AIM OF THE EXERCISE: Reproduce the complete listing without any deviation.

GIVEN INFORMATION:
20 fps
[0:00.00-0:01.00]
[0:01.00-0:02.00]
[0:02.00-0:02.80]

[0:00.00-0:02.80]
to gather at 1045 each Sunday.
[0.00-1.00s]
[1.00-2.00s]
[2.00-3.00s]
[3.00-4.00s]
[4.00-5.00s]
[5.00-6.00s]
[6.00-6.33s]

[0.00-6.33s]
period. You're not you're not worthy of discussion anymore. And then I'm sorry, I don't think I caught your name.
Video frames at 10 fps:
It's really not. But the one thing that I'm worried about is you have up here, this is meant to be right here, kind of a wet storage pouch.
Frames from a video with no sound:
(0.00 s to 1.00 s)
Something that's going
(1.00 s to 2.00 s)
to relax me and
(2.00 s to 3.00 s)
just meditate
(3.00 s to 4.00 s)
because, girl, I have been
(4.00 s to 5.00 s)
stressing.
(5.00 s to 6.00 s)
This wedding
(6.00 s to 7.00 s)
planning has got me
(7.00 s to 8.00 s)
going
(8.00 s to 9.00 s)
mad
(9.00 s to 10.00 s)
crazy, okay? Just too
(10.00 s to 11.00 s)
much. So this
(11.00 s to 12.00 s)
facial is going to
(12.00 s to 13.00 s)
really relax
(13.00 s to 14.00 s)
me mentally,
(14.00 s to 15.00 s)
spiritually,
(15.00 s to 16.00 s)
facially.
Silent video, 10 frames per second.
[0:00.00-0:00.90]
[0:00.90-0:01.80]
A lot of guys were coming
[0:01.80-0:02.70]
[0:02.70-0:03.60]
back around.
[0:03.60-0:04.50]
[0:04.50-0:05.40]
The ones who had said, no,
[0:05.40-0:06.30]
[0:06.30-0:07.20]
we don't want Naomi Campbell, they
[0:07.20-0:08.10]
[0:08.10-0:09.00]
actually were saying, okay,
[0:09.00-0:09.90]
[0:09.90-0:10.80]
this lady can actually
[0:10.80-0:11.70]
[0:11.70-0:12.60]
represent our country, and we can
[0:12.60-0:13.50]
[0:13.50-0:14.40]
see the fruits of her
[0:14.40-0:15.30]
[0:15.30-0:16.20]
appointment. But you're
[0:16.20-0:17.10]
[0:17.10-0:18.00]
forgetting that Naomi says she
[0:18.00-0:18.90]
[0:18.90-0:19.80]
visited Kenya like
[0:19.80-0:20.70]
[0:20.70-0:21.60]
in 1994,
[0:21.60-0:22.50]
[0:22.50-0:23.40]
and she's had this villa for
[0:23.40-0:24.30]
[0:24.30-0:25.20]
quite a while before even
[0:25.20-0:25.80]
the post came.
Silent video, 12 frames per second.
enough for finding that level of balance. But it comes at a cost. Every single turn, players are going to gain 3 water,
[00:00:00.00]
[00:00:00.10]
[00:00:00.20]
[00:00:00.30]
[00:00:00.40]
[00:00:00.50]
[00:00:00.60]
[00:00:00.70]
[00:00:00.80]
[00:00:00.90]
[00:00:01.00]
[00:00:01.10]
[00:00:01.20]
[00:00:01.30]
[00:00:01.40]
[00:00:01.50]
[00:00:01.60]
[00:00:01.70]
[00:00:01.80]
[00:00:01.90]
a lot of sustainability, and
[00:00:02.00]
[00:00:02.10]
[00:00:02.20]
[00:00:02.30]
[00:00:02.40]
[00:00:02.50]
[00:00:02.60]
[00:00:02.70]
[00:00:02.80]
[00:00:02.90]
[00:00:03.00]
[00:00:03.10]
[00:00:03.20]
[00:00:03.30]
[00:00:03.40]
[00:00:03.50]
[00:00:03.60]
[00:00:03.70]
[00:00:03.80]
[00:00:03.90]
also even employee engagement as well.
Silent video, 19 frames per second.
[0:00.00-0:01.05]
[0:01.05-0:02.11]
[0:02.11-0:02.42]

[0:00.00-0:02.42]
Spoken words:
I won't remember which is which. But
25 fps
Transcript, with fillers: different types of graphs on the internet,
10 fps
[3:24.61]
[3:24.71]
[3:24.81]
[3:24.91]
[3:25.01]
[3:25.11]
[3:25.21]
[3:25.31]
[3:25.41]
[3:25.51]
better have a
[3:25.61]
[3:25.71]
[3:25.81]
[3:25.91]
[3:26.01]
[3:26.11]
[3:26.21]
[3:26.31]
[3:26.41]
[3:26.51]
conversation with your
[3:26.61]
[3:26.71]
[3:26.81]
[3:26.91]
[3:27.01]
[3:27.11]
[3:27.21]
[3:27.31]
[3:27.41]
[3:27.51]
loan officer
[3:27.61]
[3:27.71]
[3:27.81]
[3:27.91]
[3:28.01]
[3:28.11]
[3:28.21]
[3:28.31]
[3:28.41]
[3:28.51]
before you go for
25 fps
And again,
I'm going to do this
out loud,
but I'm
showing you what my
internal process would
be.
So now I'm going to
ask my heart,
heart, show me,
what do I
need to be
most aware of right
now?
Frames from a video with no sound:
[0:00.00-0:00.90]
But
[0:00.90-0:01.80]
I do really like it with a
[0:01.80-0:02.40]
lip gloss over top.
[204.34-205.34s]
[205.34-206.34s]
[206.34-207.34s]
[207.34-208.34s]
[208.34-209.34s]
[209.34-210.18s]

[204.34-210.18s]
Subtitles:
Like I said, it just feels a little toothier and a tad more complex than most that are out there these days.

SOLUTION TO THIS PROBLEM:
20 fps
[0:00.00-0:01.00]
[0:01.00-0:02.00]
[0:02.00-0:02.80]

[0:00.00-0:02.80]
to gather at 1045 each Sunday.
[0.00-1.00s]
[1.00-2.00s]
[2.00-3.00s]
[3.00-4.00s]
[4.00-5.00s]
[5.00-6.00s]
[6.00-6.33s]

[0.00-6.33s]
period. You're not you're not worthy of discussion anymore. And then I'm sorry, I don't think I caught your name.
Video frames at 10 fps:
It's really not. But the one thing that I'm worried about is you have up here, this is meant to be right here, kind of a wet storage pouch.
Frames from a video with no sound:
(0.00 s to 1.00 s)
Something that's going
(1.00 s to 2.00 s)
to relax me and
(2.00 s to 3.00 s)
just meditate
(3.00 s to 4.00 s)
because, girl, I have been
(4.00 s to 5.00 s)
stressing.
(5.00 s to 6.00 s)
This wedding
(6.00 s to 7.00 s)
planning has got me
(7.00 s to 8.00 s)
going
(8.00 s to 9.00 s)
mad
(9.00 s to 10.00 s)
crazy, okay? Just too
(10.00 s to 11.00 s)
much. So this
(11.00 s to 12.00 s)
facial is going to
(12.00 s to 13.00 s)
really relax
(13.00 s to 14.00 s)
me mentally,
(14.00 s to 15.00 s)
spiritually,
(15.00 s to 16.00 s)
facially.
Silent video, 10 frames per second.
[0:00.00-0:00.90]
[0:00.90-0:01.80]
A lot of guys were coming
[0:01.80-0:02.70]
[0:02.70-0:03.60]
back around.
[0:03.60-0:04.50]
[0:04.50-0:05.40]
The ones who had said, no,
[0:05.40-0:06.30]
[0:06.30-0:07.20]
we don't want Naomi Campbell, they
[0:07.20-0:08.10]
[0:08.10-0:09.00]
actually were saying, okay,
[0:09.00-0:09.90]
[0:09.90-0:10.80]
this lady can actually
[0:10.80-0:11.70]
[0:11.70-0:12.60]
represent our country, and we can
[0:12.60-0:13.50]
[0:13.50-0:14.40]
see the fruits of her
[0:14.40-0:15.30]
[0:15.30-0:16.20]
appointment. But you're
[0:16.20-0:17.10]
[0:17.10-0:18.00]
forgetting that Naomi says she
[0:18.00-0:18.90]
[0:18.90-0:19.80]
visited Kenya like
[0:19.80-0:20.70]
[0:20.70-0:21.60]
in 1994,
[0:21.60-0:22.50]
[0:22.50-0:23.40]
and she's had this villa for
[0:23.40-0:24.30]
[0:24.30-0:25.20]
quite a while before even
[0:25.20-0:25.80]
the post came.
Silent video, 12 frames per second.
enough for finding that level of balance. But it comes at a cost. Every single turn, players are going to gain 3 water,
[00:00:00.00]
[00:00:00.10]
[00:00:00.20]
[00:00:00.30]
[00:00:00.40]
[00:00:00.50]
[00:00:00.60]
[00:00:00.70]
[00:00:00.80]
[00:00:00.90]
[00:00:01.00]
[00:00:01.10]
[00:00:01.20]
[00:00:01.30]
[00:00:01.40]
[00:00:01.50]
[00:00:01.60]
[00:00:01.70]
[00:00:01.80]
[00:00:01.90]
a lot of sustainability, and
[00:00:02.00]
[00:00:02.10]
[00:00:02.20]
[00:00:02.30]
[00:00:02.40]
[00:00:02.50]
[00:00:02.60]
[00:00:02.70]
[00:00:02.80]
[00:00:02.90]
[00:00:03.00]
[00:00:03.10]
[00:00:03.20]
[00:00:03.30]
[00:00:03.40]
[00:00:03.50]
[00:00:03.60]
[00:00:03.70]
[00:00:03.80]
[00:00:03.90]
also even employee engagement as well.
Silent video, 19 frames per second.
[0:00.00-0:01.05]
[0:01.05-0:02.11]
[0:02.11-0:02.42]

[0:00.00-0:02.42]
Spoken words:
I won't remember which is which. But
25 fps
Transcript, with fillers: different types of graphs on the internet,
10 fps
[3:24.61]
[3:24.71]
[3:24.81]
[3:24.91]
[3:25.01]
[3:25.11]
[3:25.21]
[3:25.31]
[3:25.41]
[3:25.51]
better have a
[3:25.61]
[3:25.71]
[3:25.81]
[3:25.91]
[3:26.01]
[3:26.11]
[3:26.21]
[3:26.31]
[3:26.41]
[3:26.51]
conversation with your
[3:26.61]
[3:26.71]
[3:26.81]
[3:26.91]
[3:27.01]
[3:27.11]
[3:27.21]
[3:27.31]
[3:27.41]
[3:27.51]
loan officer
[3:27.61]
[3:27.71]
[3:27.81]
[3:27.91]
[3:28.01]
[3:28.11]
[3:28.21]
[3:28.31]
[3:28.41]
[3:28.51]
before you go for
25 fps
And again,
I'm going to do this
out loud,
but I'm
showing you what my
internal process would
be.
So now I'm going to
ask my heart,
heart, show me,
what do I
need to be
most aware of right
now?
Frames from a video with no sound:
[0:00.00-0:00.90]
But
[0:00.90-0:01.80]
I do really like it with a
[0:01.80-0:02.40]
lip gloss over top.
[204.34-205.34s]
[205.34-206.34s]
[206.34-207.34s]
[207.34-208.34s]
[208.34-209.34s]
[209.34-210.18s]

[204.34-210.18s]
Subtitles:
Like I said, it just feels a little toothier and a tad more complex than most that are out there these days.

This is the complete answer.